Calling the Progressive auto insurance campaign offering price comparisons to competitors a "Web 1.0 example" of transparency, he suggested that insurers need to go further to give customers insight into how they arrive at their conclusions.
A second path of opportunity for insurers is to use the Web 2.0 environment for blogging, suggested Mr. Epstein, a blog author. Giving an example of a lawyer who specializes in pharmaceutical companies that developed a blog, Mr. Epstein noted that while the lawyer's blog gets only 350 readers per month, "it's the right 350 readers. It's the only blog that talks about the pharmaceutical/Washington regulation/legal niche."
"That's the beauty of the Internet. You can be a niche publisher for 350 people for basically zero cost," he said, urging specialty underwriters to share their expertise on blogs about niches they serve.
Sharing anecdotes like one about Mr. Derechin's Mashup Camp problem and its solution will help "build out your reputation, your client base--and most importantly build out your trust" if insurers are "open, honest and authentic" in their communications. "You don't need...huge marketing departments anymore."

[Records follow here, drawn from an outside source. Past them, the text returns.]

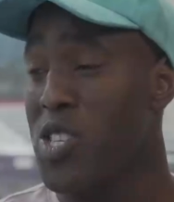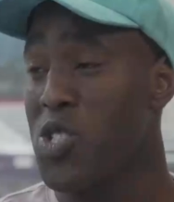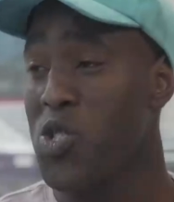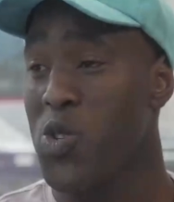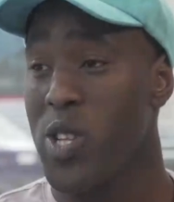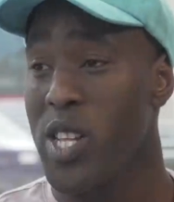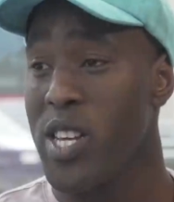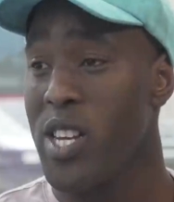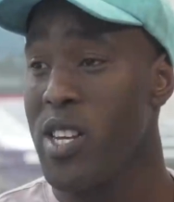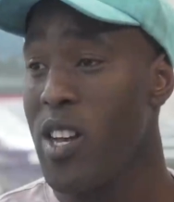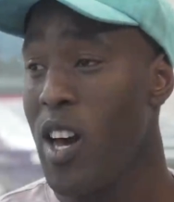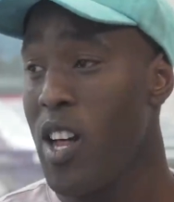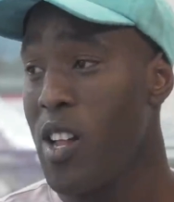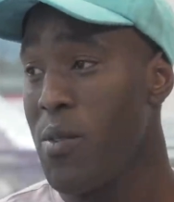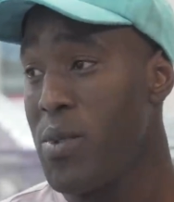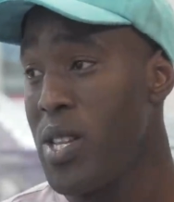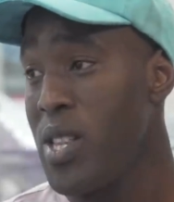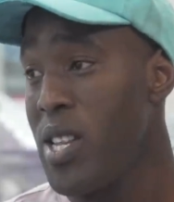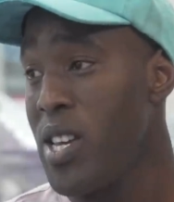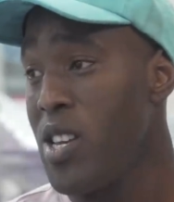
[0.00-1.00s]
trillion dollar
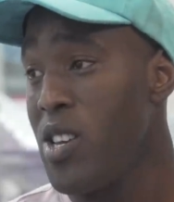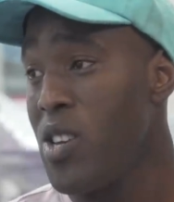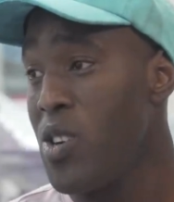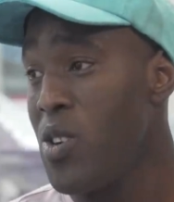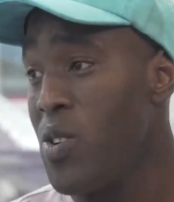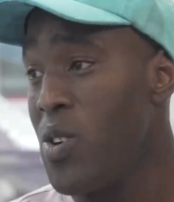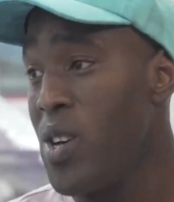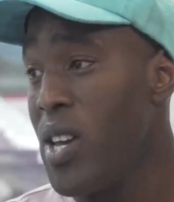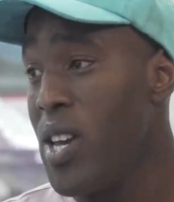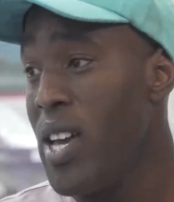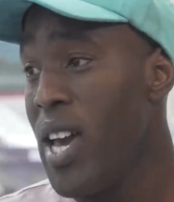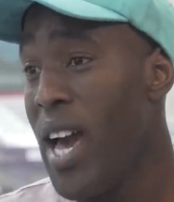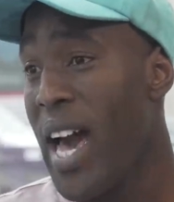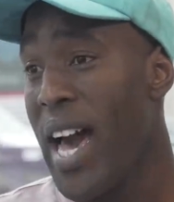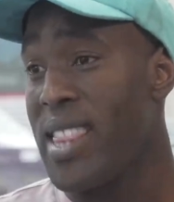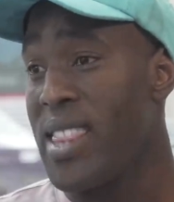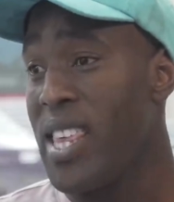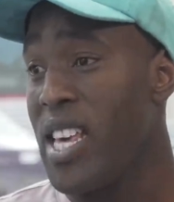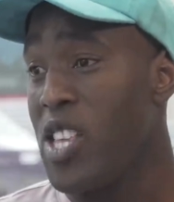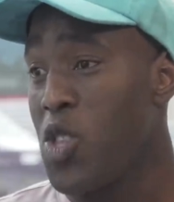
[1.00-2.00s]
millennial, I
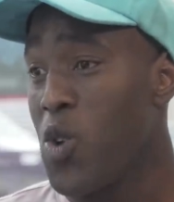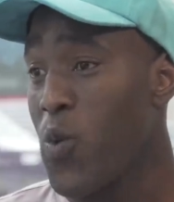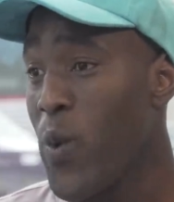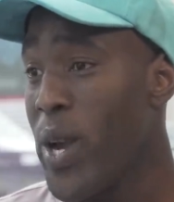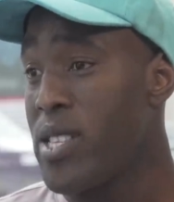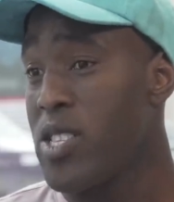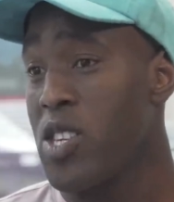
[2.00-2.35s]
think direct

Mr. Derechin added that "the power of openness--the power of the people and their collaboration--is changing a lot of industries," going on to launch into his Prosper.com example.
Mr. Epstein, who revealed that he's a frequent lender on Prosper.com, said his average rate of return is over 15 percent. "The guy paying 15 percent is winning. Credit card companies charging 19 percent are losing. We're disintermediating the banks and we're diversifying risk," he said.

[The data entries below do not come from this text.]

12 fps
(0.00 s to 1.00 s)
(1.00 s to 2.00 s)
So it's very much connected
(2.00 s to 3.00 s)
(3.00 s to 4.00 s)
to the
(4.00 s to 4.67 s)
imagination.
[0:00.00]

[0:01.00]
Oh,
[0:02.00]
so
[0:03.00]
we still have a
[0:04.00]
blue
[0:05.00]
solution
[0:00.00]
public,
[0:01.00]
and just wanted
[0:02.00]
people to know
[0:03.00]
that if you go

"Theoretically, you can turn the whole thing on its head and say I'll insure someone" the same way, he added.
Mr. Derechin quickly chimed in to dub the concept "Lloyd's of London 2-dot-0."
Mr. Sills, returning to the main theme of the session, asked insurers to assess this type of risk from an underwriting standpoint.

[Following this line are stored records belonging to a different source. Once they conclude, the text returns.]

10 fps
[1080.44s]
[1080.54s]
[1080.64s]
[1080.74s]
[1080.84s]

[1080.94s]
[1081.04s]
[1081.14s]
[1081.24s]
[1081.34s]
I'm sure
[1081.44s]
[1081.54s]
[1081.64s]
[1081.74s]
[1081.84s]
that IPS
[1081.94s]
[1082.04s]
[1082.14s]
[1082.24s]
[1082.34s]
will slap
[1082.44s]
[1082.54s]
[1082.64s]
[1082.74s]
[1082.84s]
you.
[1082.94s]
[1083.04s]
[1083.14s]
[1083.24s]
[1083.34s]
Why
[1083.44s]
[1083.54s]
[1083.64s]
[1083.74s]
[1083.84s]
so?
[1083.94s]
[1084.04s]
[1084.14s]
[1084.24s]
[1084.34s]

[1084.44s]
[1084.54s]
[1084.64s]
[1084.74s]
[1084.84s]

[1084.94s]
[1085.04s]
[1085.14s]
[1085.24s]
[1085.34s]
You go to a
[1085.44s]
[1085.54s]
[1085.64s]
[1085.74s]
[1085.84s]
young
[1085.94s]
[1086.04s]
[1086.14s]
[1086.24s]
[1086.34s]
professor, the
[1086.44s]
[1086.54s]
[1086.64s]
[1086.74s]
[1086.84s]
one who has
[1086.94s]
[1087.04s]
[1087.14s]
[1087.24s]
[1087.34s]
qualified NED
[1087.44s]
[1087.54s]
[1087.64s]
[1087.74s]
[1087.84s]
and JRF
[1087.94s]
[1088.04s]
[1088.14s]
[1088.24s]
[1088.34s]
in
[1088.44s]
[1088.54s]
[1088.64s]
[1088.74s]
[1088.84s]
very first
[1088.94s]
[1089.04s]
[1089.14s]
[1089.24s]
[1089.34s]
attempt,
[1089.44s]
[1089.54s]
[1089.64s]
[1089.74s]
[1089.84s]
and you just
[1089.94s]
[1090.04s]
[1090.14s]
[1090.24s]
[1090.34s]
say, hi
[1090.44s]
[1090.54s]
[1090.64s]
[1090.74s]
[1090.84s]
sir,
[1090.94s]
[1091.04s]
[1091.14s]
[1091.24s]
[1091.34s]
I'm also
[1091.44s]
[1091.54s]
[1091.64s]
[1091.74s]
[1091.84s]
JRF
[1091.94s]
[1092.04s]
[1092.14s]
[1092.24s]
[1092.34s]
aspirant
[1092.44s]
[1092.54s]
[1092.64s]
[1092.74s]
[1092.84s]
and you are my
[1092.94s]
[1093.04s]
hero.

"It scares the hell out of me," responded Mark Hutchins, vice president of Euclid Managers, an underwriting manager and claims administrator for Internet, technology, media, manufacturing and miscellaneous professional liability based in Kansas City, Mo.
"Disintermediating the banks? Is that going to make them happy?" Mr. Hutchins asked, suggesting impetuses for potential legal actions. He added that regulators might also come down on the folks facilitating loans, and Mr. Sills worried aloud about the fact that the money was not secured.
Mr. Epstein dismissed these concerns, noting that folks like him were willing to shoulder the personal risk.
"It's not secured. If someone doesn't pay a loan, I don't get my money back. But if I put $1,000 in across 50 people, and 49 pay and one doesn't--that's the way banks and credit cards operate anyway," he said, noting that he's making money on his loan activity.
These are the kinds of issues "we have to try and deal with," Mr. Hutchins said. "We have to figure out what these new business models are that are going to create potential claims....That's our underwriting problem."
"We as the professional underwriters have to do that [because] this is already happening," he said, referring generally to the development of Web 2.0 strategies.
Mr. Derechin again urged insurers to think about using Web 2.0 approaches for their own businesses. "I'm convinced one of the industries that could take the best advantage of this it is the insurance industry, [because] it's the sector that has evolved the least" in terms of technology, he said.
"The good news is that the insurance industry can now leapfrog if you start thinking about these things," he added.
While Euclid Managers has the type of blog that Mr. Epstein recommended for insurers (http://blog.euclidmanagers.com), Mr. Hutchins wasn't ready to leap at the prospect of providing insurance to his fellow blogger after learning that Microsoft allows employees to "do whatever they want" on their blogs, according to Mr. Epstein.
"Seek another underwriter," he said, prompting Mr. Epstein to reveal that Microsoft is big enough to shoulder its own exposures with self-insurance.